Stored data entries -
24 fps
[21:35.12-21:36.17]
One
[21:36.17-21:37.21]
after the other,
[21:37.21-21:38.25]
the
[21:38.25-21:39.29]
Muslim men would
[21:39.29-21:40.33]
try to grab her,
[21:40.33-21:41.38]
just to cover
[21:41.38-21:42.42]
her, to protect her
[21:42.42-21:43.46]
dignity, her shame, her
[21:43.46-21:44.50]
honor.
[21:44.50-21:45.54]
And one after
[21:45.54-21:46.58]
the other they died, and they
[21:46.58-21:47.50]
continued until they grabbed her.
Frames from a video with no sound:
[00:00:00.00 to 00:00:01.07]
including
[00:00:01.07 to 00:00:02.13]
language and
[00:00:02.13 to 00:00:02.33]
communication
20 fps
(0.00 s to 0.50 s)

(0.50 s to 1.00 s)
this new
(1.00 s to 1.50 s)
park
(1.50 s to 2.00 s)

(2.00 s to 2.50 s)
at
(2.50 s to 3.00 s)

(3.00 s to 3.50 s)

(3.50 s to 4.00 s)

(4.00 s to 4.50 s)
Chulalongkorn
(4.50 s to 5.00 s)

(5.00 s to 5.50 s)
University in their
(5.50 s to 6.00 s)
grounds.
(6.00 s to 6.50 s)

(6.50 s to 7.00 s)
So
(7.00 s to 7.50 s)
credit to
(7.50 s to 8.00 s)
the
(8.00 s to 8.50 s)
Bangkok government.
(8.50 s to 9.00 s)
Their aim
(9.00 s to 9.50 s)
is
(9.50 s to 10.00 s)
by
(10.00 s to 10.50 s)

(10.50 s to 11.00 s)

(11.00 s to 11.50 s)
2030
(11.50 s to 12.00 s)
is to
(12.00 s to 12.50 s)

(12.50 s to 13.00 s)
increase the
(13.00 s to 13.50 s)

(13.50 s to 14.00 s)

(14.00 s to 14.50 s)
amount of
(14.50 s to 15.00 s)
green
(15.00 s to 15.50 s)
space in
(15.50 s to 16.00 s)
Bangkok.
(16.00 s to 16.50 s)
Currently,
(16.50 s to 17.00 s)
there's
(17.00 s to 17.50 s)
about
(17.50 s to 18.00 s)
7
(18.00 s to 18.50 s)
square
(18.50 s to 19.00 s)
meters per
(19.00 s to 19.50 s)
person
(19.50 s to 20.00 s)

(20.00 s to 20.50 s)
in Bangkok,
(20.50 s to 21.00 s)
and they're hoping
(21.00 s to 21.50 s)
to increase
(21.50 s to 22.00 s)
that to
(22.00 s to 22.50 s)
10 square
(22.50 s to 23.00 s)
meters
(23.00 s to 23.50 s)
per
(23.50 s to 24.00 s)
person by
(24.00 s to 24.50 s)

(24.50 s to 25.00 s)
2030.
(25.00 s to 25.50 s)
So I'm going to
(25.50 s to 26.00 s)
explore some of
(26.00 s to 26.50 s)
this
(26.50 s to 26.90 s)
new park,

Brief -
Give back each record, exactly as it reads.

Written solution -
24 fps
[21:35.12-21:36.17]
One
[21:36.17-21:37.21]
after the other,
[21:37.21-21:38.25]
the
[21:38.25-21:39.29]
Muslim men would
[21:39.29-21:40.33]
try to grab her,
[21:40.33-21:41.38]
just to cover
[21:41.38-21:42.42]
her, to protect her
[21:42.42-21:43.46]
dignity, her shame, her
[21:43.46-21:44.50]
honor.
[21:44.50-21:45.54]
And one after
[21:45.54-21:46.58]
the other they died, and they
[21:46.58-21:47.50]
continued until they grabbed her.
Frames from a video with no sound:
[00:00:00.00 to 00:00:01.07]
including
[00:00:01.07 to 00:00:02.13]
language and
[00:00:02.13 to 00:00:02.33]
communication
20 fps
(0.00 s to 0.50 s)

(0.50 s to 1.00 s)
this new
(1.00 s to 1.50 s)
park
(1.50 s to 2.00 s)

(2.00 s to 2.50 s)
at
(2.50 s to 3.00 s)

(3.00 s to 3.50 s)

(3.50 s to 4.00 s)

(4.00 s to 4.50 s)
Chulalongkorn
(4.50 s to 5.00 s)

(5.00 s to 5.50 s)
University in their
(5.50 s to 6.00 s)
grounds.
(6.00 s to 6.50 s)

(6.50 s to 7.00 s)
So
(7.00 s to 7.50 s)
credit to
(7.50 s to 8.00 s)
the
(8.00 s to 8.50 s)
Bangkok government.
(8.50 s to 9.00 s)
Their aim
(9.00 s to 9.50 s)
is
(9.50 s to 10.00 s)
by
(10.00 s to 10.50 s)

(10.50 s to 11.00 s)

(11.00 s to 11.50 s)
2030
(11.50 s to 12.00 s)
is to
(12.00 s to 12.50 s)

(12.50 s to 13.00 s)
increase the
(13.00 s to 13.50 s)

(13.50 s to 14.00 s)

(14.00 s to 14.50 s)
amount of
(14.50 s to 15.00 s)
green
(15.00 s to 15.50 s)
space in
(15.50 s to 16.00 s)
Bangkok.
(16.00 s to 16.50 s)
Currently,
(16.50 s to 17.00 s)
there's
(17.00 s to 17.50 s)
about
(17.50 s to 18.00 s)
7
(18.00 s to 18.50 s)
square
(18.50 s to 19.00 s)
meters per
(19.00 s to 19.50 s)
person
(19.50 s to 20.00 s)

(20.00 s to 20.50 s)
in Bangkok,
(20.50 s to 21.00 s)
and they're hoping
(21.00 s to 21.50 s)
to increase
(21.50 s to 22.00 s)
that to
(22.00 s to 22.50 s)
10 square
(22.50 s to 23.00 s)
meters
(23.00 s to 23.50 s)
per
(23.50 s to 24.00 s)
person by
(24.00 s to 24.50 s)

(24.50 s to 25.00 s)
2030.
(25.00 s to 25.50 s)
So I'm going to
(25.50 s to 26.00 s)
explore some of
(26.00 s to 26.50 s)
this
(26.50 s to 26.90 s)
new park,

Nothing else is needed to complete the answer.